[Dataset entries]
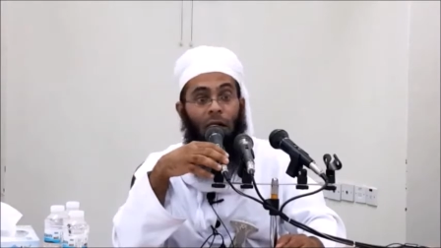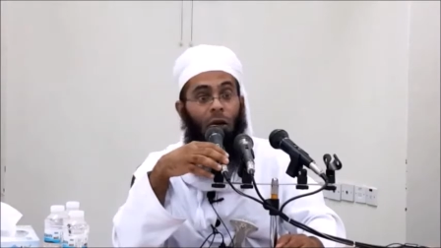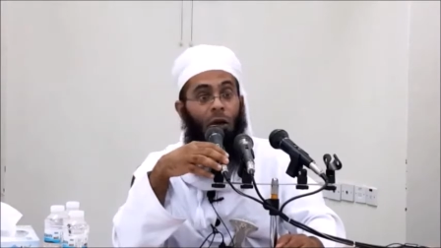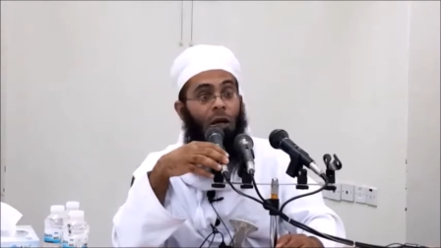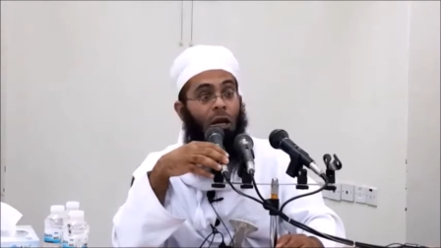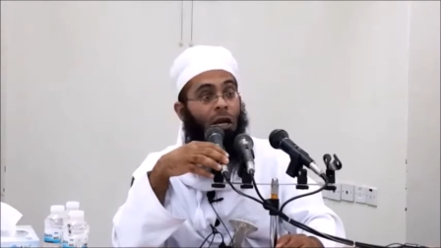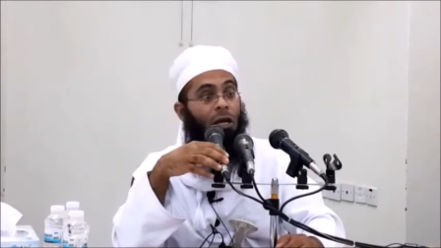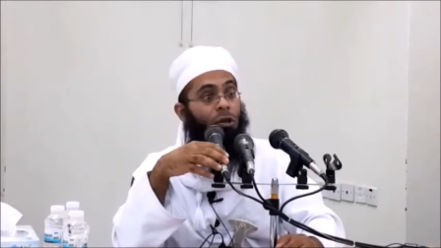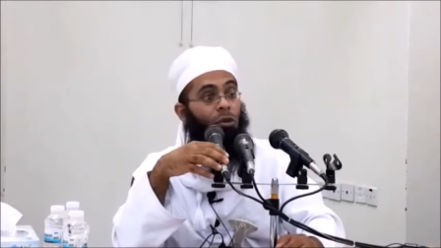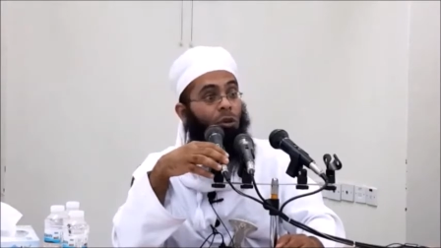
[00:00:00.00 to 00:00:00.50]

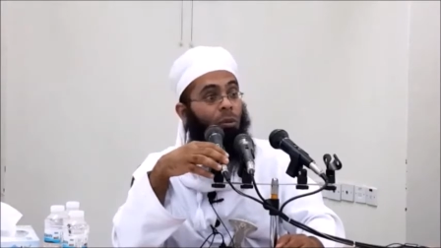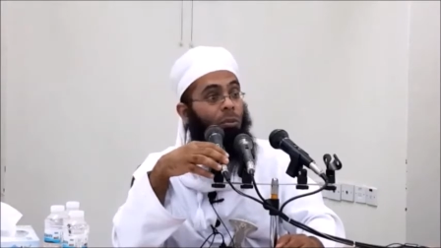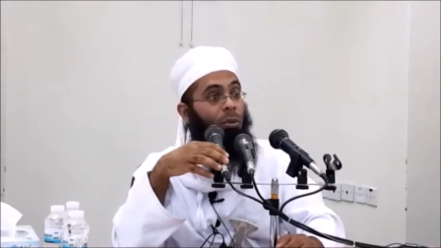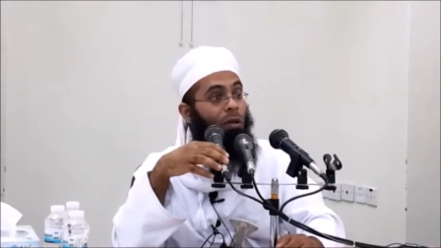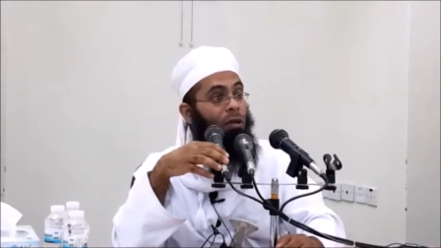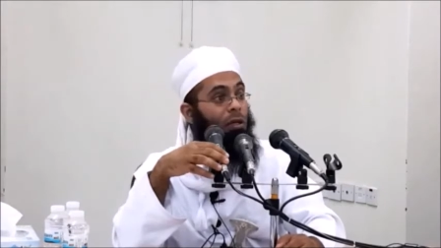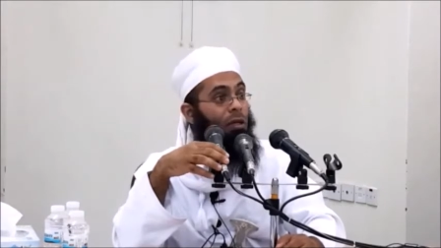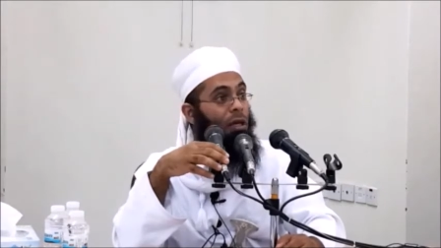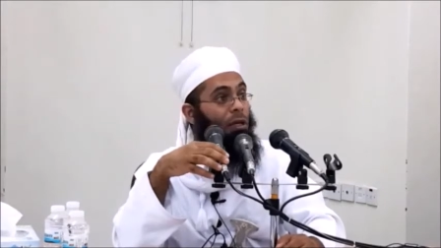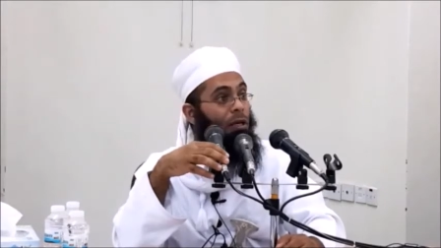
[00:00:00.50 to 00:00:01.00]
لكن
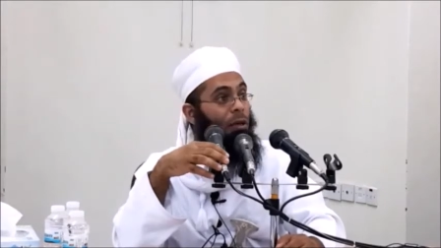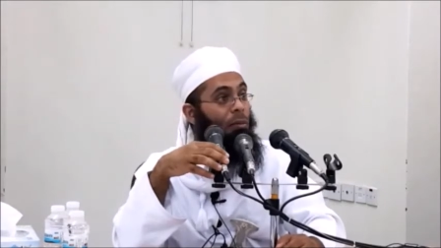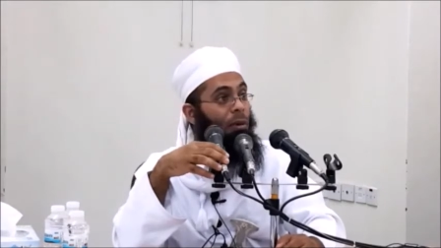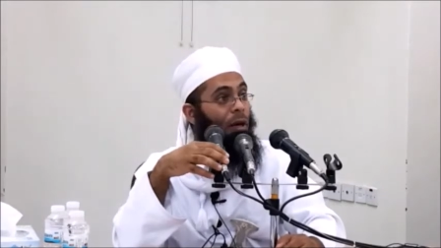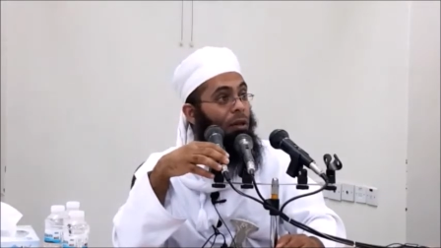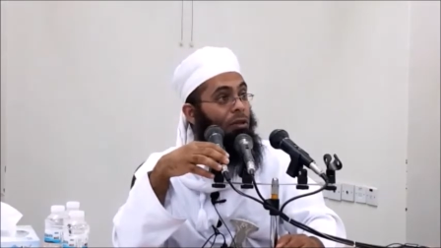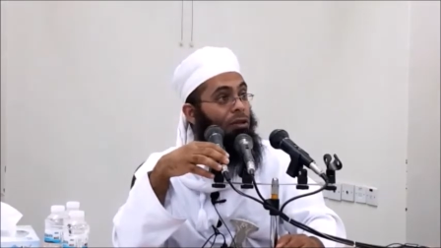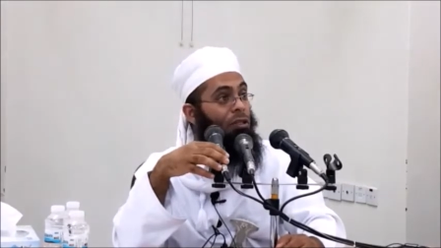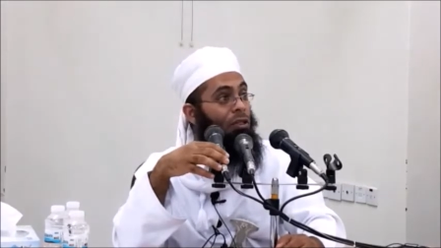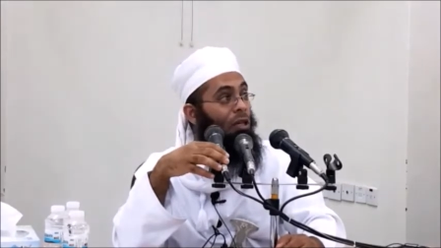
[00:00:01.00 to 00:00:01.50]
أخبرك أن
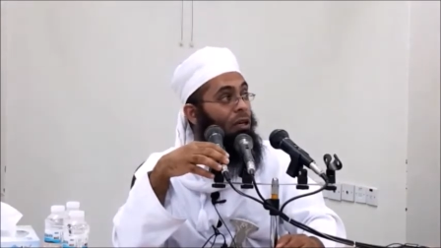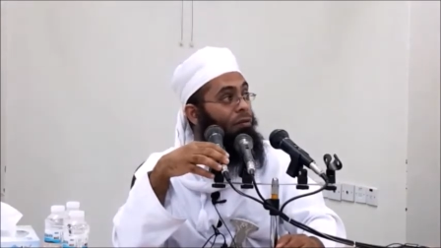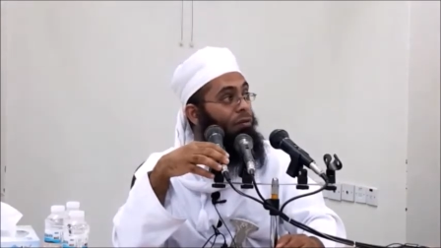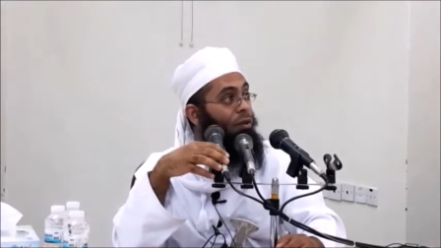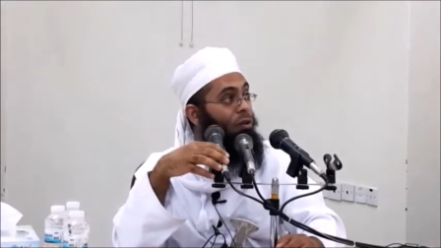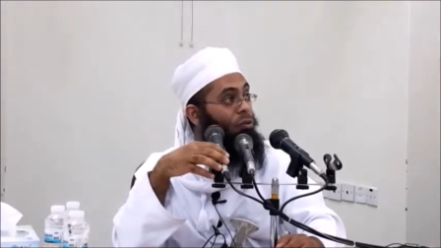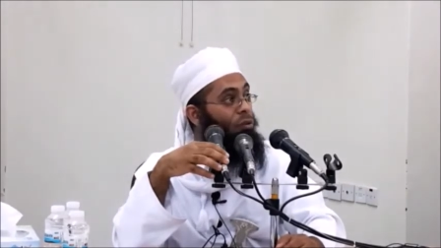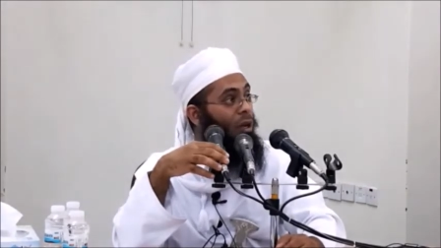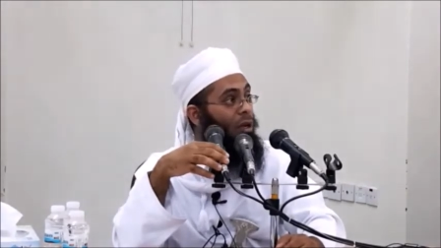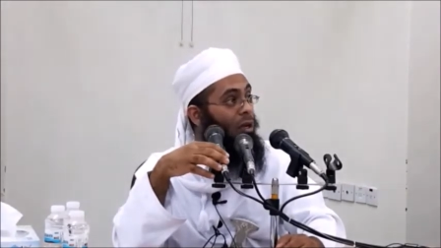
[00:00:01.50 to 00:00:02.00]
بعض السلف
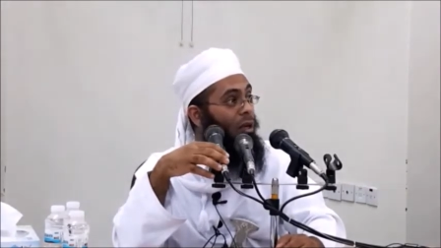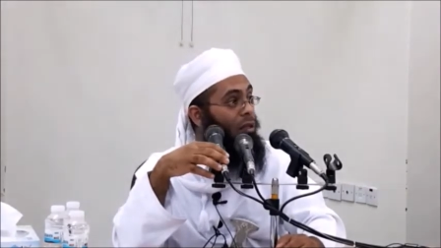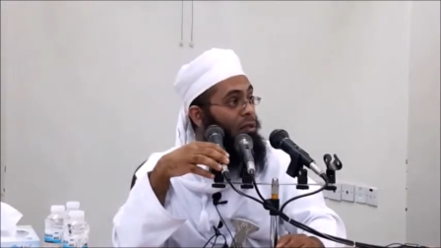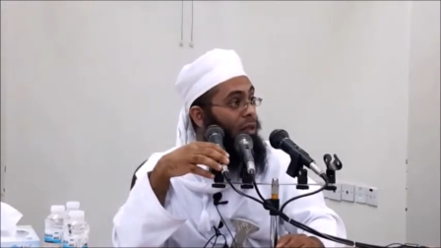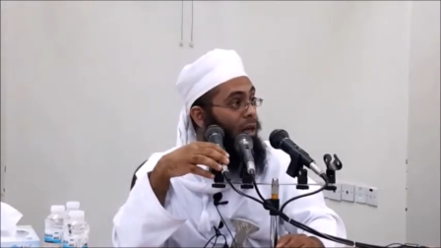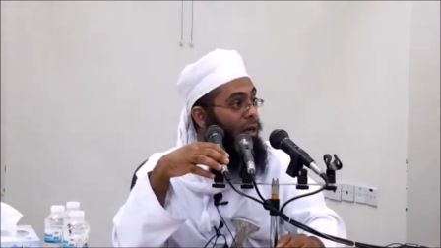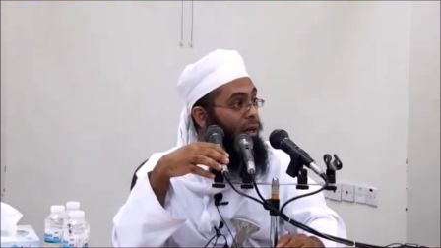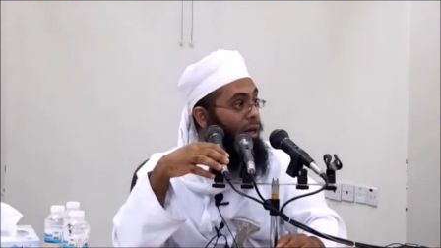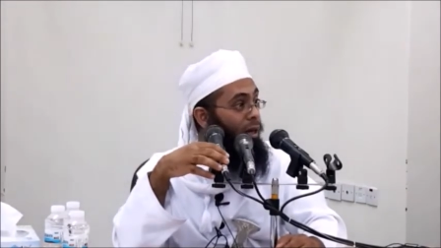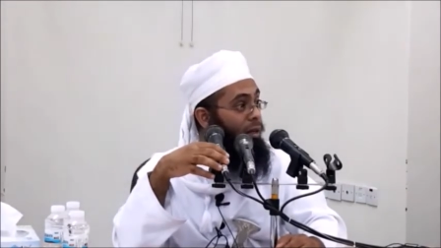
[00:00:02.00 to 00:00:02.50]
رضوان الله
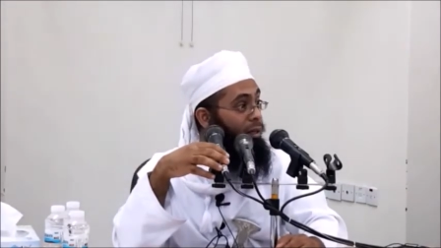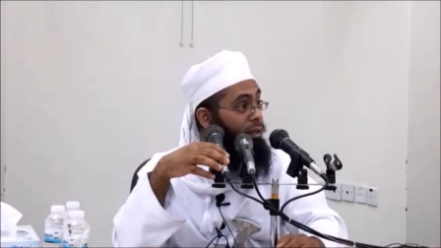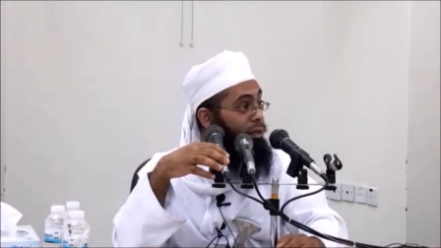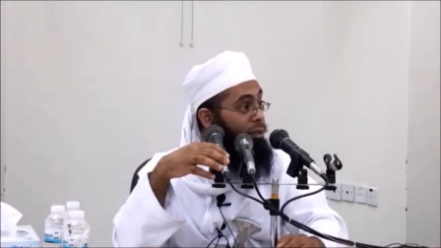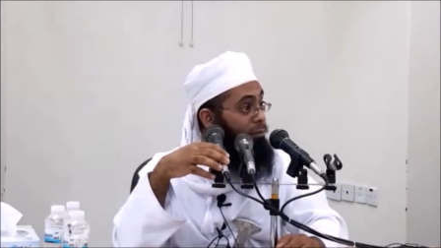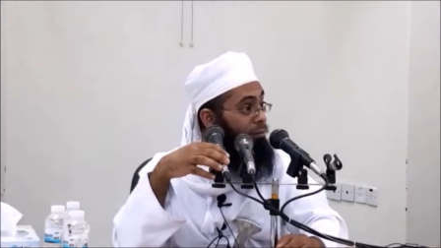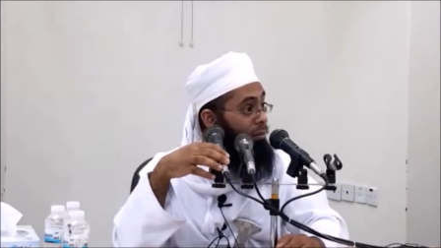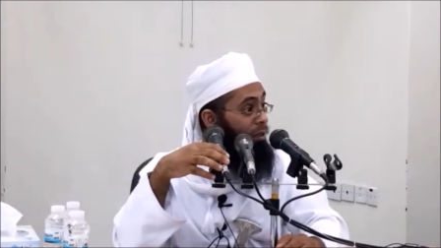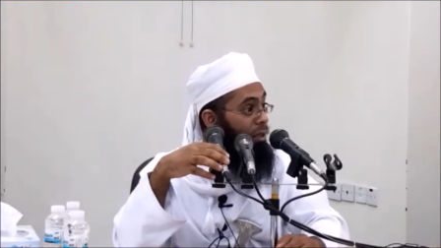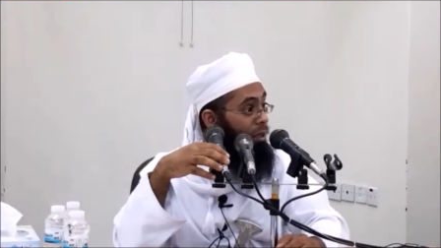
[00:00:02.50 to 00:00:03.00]
تعالى
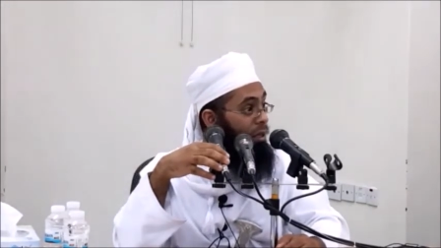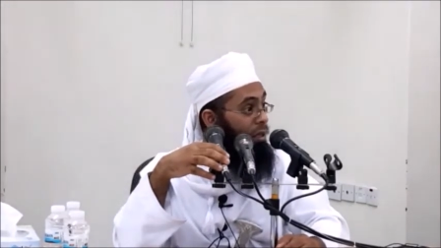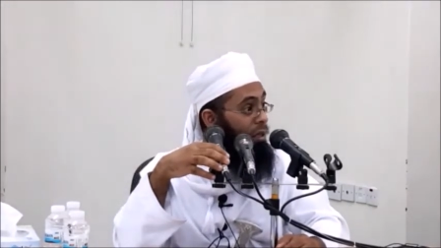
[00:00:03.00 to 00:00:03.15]
عليهم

What is expected >>
Output each entry above word for word. The pictures stay out.

Result for this task >>
[00:00:00.00 to 00:00:00.50]

[00:00:00.50 to 00:00:01.00]
لكن
[00:00:01.00 to 00:00:01.50]
أخبرك أن
[00:00:01.50 to 00:00:02.00]
بعض السلف
[00:00:02.00 to 00:00:02.50]
رضوان الله
[00:00:02.50 to 00:00:03.00]
تعالى
[00:00:03.00 to 00:00:03.15]
عليهم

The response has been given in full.